> **YOUR ASSIGNMENT**
Copy each line below exactly as it appears. Pictures are to be omitted.

Extracted data entries
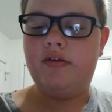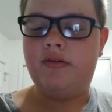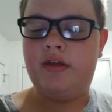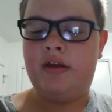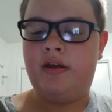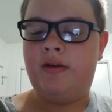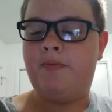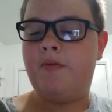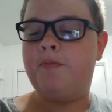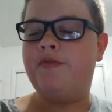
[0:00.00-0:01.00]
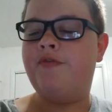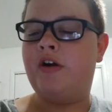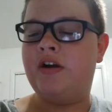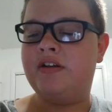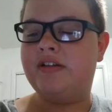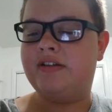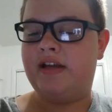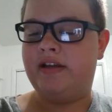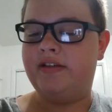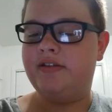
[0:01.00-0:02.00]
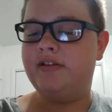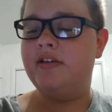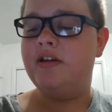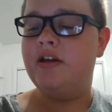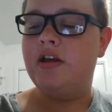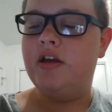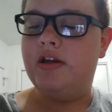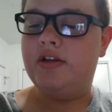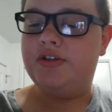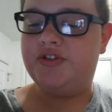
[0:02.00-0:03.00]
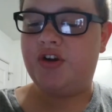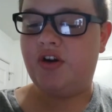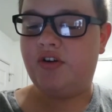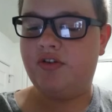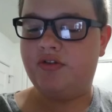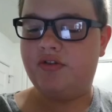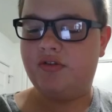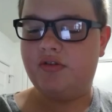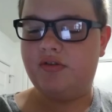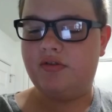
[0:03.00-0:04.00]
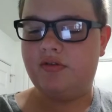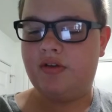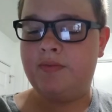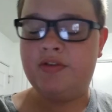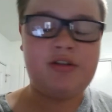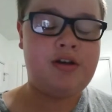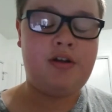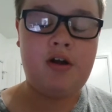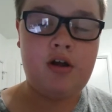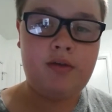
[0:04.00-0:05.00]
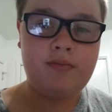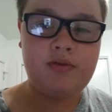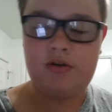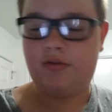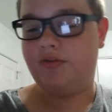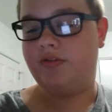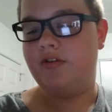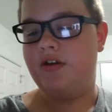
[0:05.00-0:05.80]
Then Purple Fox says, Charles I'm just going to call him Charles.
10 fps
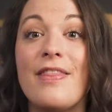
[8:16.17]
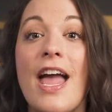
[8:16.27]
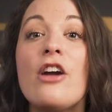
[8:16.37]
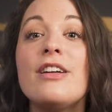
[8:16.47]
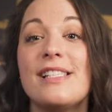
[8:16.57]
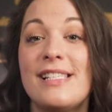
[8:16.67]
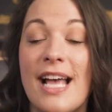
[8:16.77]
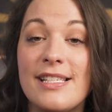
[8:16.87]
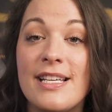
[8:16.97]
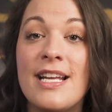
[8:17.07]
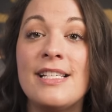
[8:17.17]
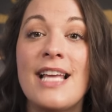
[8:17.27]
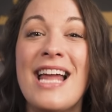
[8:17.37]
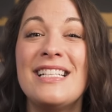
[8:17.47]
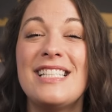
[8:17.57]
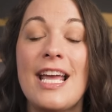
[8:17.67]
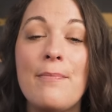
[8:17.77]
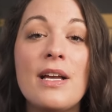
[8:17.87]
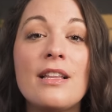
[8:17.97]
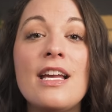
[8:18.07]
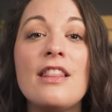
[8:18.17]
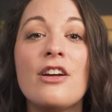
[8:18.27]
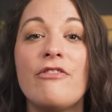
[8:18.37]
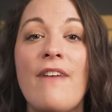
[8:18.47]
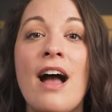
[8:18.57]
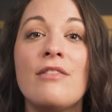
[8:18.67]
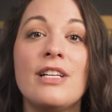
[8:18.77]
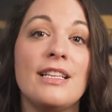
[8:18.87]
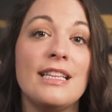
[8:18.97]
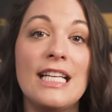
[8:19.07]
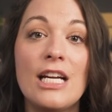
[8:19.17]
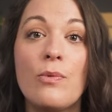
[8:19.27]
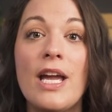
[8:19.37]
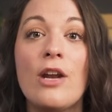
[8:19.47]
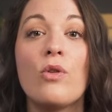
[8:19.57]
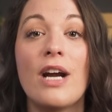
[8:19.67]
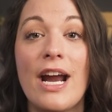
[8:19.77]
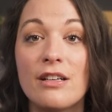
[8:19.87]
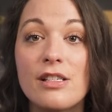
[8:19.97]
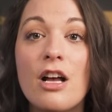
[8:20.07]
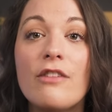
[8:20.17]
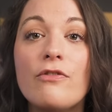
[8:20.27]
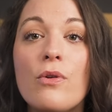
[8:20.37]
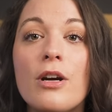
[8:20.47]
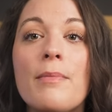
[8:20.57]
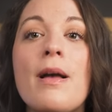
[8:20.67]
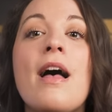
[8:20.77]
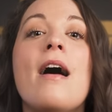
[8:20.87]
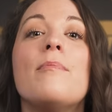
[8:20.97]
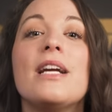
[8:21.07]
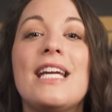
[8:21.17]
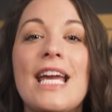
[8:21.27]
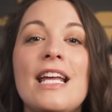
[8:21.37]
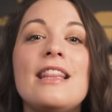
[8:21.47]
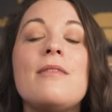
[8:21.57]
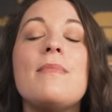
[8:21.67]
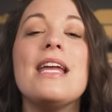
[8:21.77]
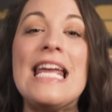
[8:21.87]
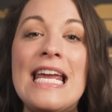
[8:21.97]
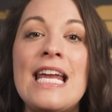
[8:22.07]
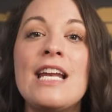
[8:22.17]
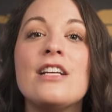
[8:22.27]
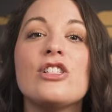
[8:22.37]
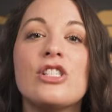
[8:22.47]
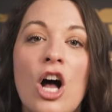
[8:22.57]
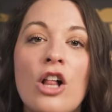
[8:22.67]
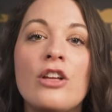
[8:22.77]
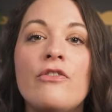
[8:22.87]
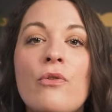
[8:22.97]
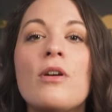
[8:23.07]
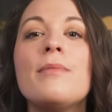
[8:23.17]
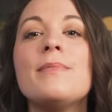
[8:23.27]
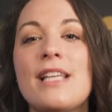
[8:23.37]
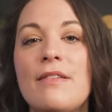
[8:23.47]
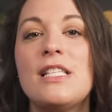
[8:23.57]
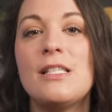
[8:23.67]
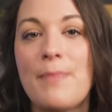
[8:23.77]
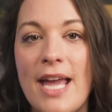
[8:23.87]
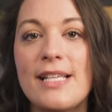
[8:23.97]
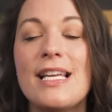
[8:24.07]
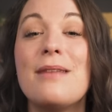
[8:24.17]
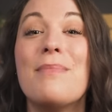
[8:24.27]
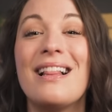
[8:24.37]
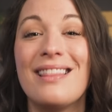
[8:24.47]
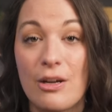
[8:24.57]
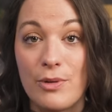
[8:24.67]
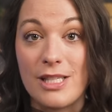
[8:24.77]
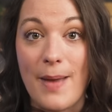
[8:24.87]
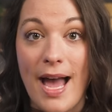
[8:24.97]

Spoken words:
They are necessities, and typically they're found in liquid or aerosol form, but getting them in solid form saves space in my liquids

> **RESPONSE**
[0:00.00-0:01.00]
[0:01.00-0:02.00]
[0:02.00-0:03.00]
[0:03.00-0:04.00]
[0:04.00-0:05.00]
[0:05.00-0:05.80]
Then Purple Fox says, Charles I'm just going to call him Charles.
10 fps
[8:16.17]
[8:16.27]
[8:16.37]
[8:16.47]
[8:16.57]
[8:16.67]
[8:16.77]
[8:16.87]
[8:16.97]
[8:17.07]
[8:17.17]
[8:17.27]
[8:17.37]
[8:17.47]
[8:17.57]
[8:17.67]
[8:17.77]
[8:17.87]
[8:17.97]
[8:18.07]
[8:18.17]
[8:18.27]
[8:18.37]
[8:18.47]
[8:18.57]
[8:18.67]
[8:18.77]
[8:18.87]
[8:18.97]
[8:19.07]
[8:19.17]
[8:19.27]
[8:19.37]
[8:19.47]
[8:19.57]
[8:19.67]
[8:19.77]
[8:19.87]
[8:19.97]
[8:20.07]
[8:20.17]
[8:20.27]
[8:20.37]
[8:20.47]
[8:20.57]
[8:20.67]
[8:20.77]
[8:20.87]
[8:20.97]
[8:21.07]
[8:21.17]
[8:21.27]
[8:21.37]
[8:21.47]
[8:21.57]
[8:21.67]
[8:21.77]
[8:21.87]
[8:21.97]
[8:22.07]
[8:22.17]
[8:22.27]
[8:22.37]
[8:22.47]
[8:22.57]
[8:22.67]
[8:22.77]
[8:22.87]
[8:22.97]
[8:23.07]
[8:23.17]
[8:23.27]
[8:23.37]
[8:23.47]
[8:23.57]
[8:23.67]
[8:23.77]
[8:23.87]
[8:23.97]
[8:24.07]
[8:24.17]
[8:24.27]
[8:24.37]
[8:24.47]
[8:24.57]
[8:24.67]
[8:24.77]
[8:24.87]
[8:24.97]

Spoken words:
They are necessities, and typically they're found in liquid or aerosol form, but getting them in solid form saves space in my liquids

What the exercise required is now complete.